Le fabricant chinois Bambu Lab fait l'objet d'une enquête formelle pour violation de la licence AGPLv3 après avoir envoyé une lettre de cessation et d'abstention au développeur Paweł Jarczak. Celui-ci a été contraint de supprimer un fork d'OrcaSlicer qui restaurait des fonctions d'impression dans le cloud, suscitant une controverse au sein de la communauté de l'impression 3D.
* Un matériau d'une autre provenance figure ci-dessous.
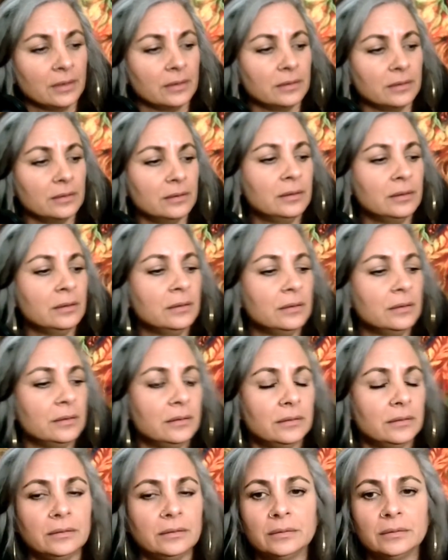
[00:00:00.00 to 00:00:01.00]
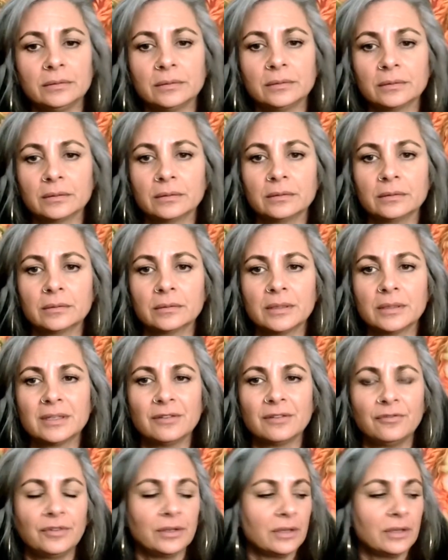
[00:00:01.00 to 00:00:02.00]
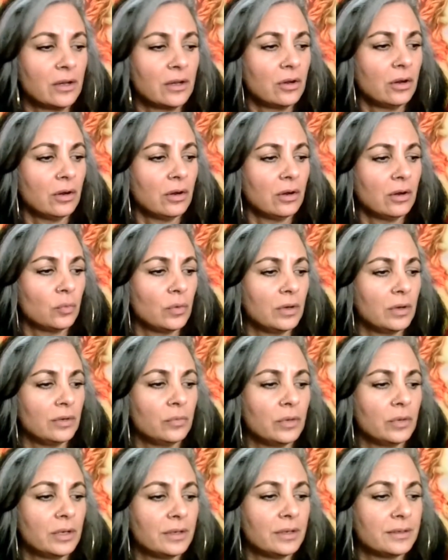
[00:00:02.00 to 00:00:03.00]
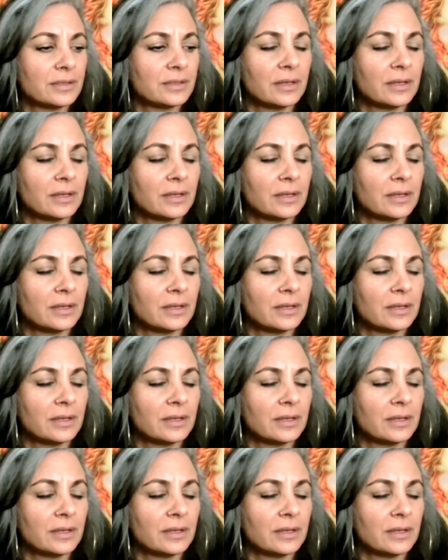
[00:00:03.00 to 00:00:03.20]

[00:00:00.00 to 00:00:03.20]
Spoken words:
Because I feel like card one was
La licence AGPLv3 et la dérivation du logiciel 🔍
Bambu Studio dérive directement de PrusaSlicer et Slic3r, tous deux sous licence AGPLv3. Cette licence exige que toute œuvre dérivée maintienne le code source ouvert et distribue ses modifications. En utilisant le logiciel pour créer Bambu Studio, l'entreprise a accepté ces conditions. Maintenant, en tentant de supprimer des forks qui restaurent des fonctions supprimées, elle pourrait violer la même licence qui lui a permis de créer son produit de base.
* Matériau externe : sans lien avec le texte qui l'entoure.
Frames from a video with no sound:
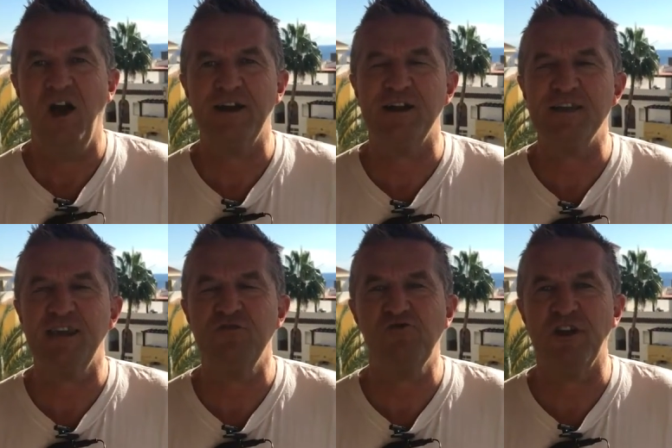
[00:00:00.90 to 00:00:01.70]
Hi guys,
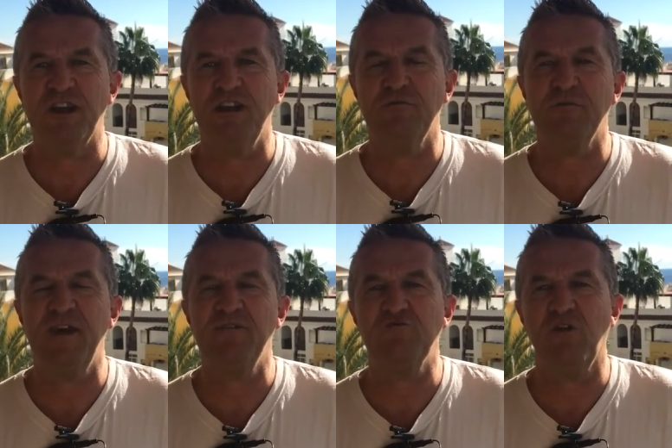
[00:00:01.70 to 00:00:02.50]
David Wright here from
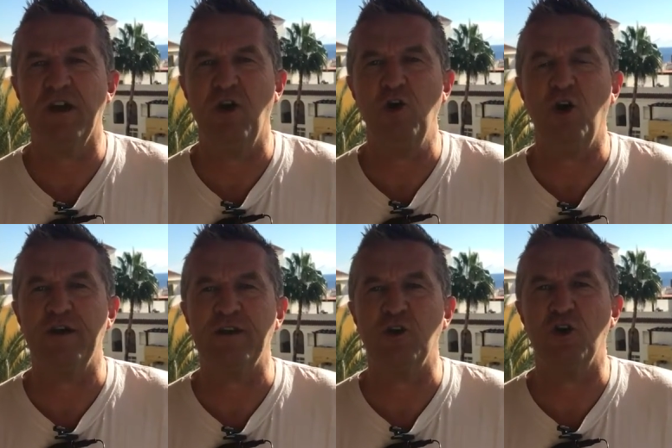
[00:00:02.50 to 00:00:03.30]

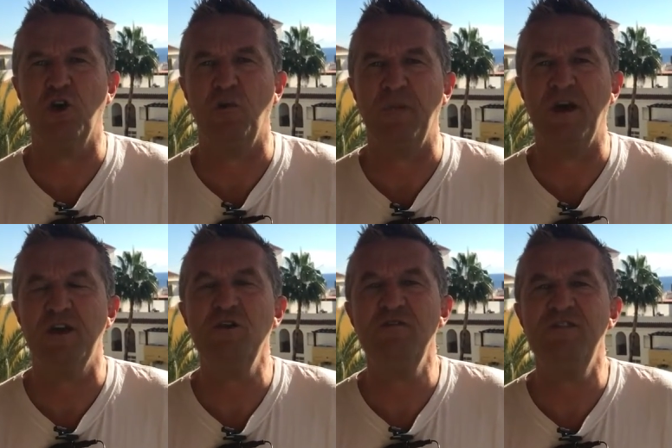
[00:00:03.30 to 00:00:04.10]
davidwrightonline.com. Are
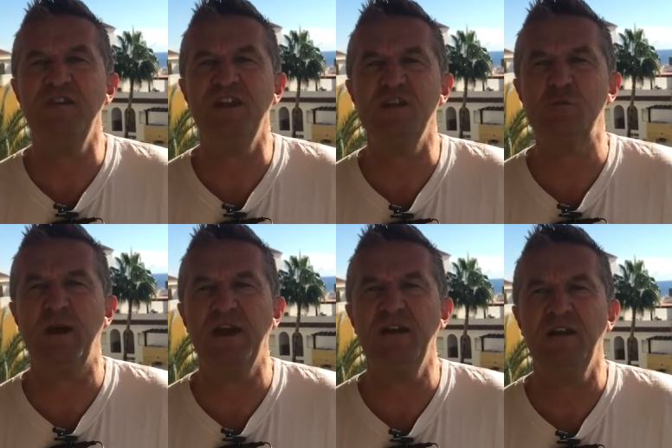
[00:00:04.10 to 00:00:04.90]
you living in
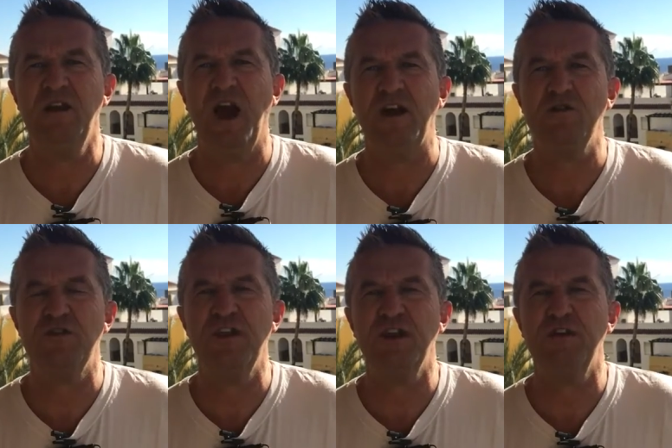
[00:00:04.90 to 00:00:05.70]
Spain? Are you
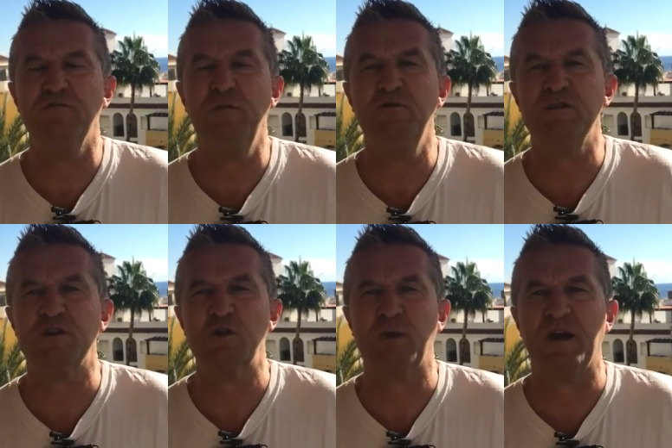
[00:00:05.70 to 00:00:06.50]
thinking of moving
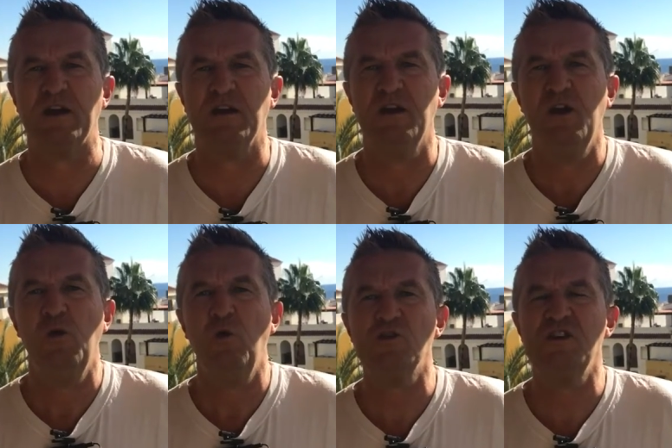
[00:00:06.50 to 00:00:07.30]
to Spain?
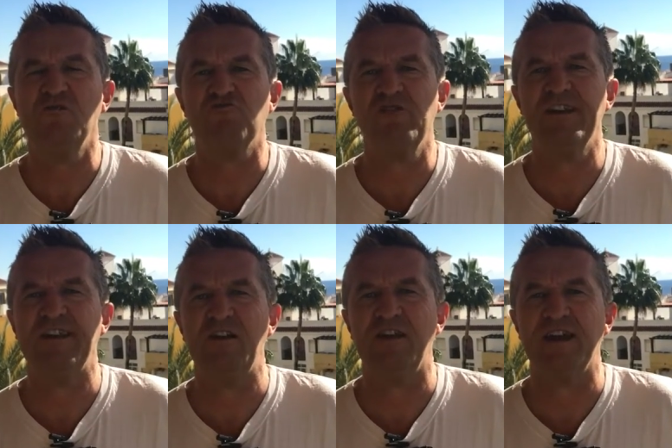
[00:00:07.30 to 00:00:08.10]
What's it
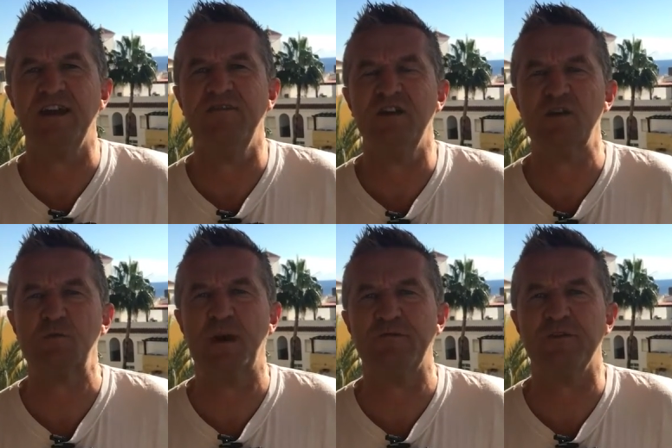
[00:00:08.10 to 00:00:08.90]
really like living in
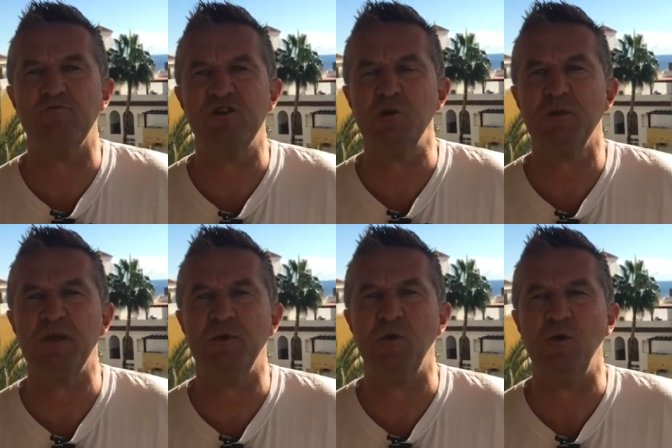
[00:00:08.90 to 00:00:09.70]
Spain for British
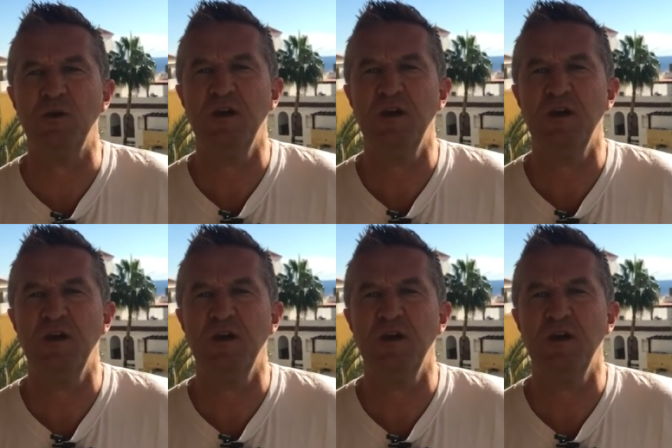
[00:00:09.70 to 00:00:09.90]
people?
Le fork qui est revenu déranger Bambu Lab 🔄
Il semble que la philosophie du code source ouvert soit comme un boomerang : elle revient toujours, et parfois frappe à la nuque. Le développeur Jarczak a simplement restauré des fonctions qui existaient déjà, mais Bambu Lab s'est senti si offensé qu'il a demandé leur suppression. Maintenant, la communauté espère que le fabricant apprendra qu'on ne peut pas fermer la porte quand on a déjà abattu le mur.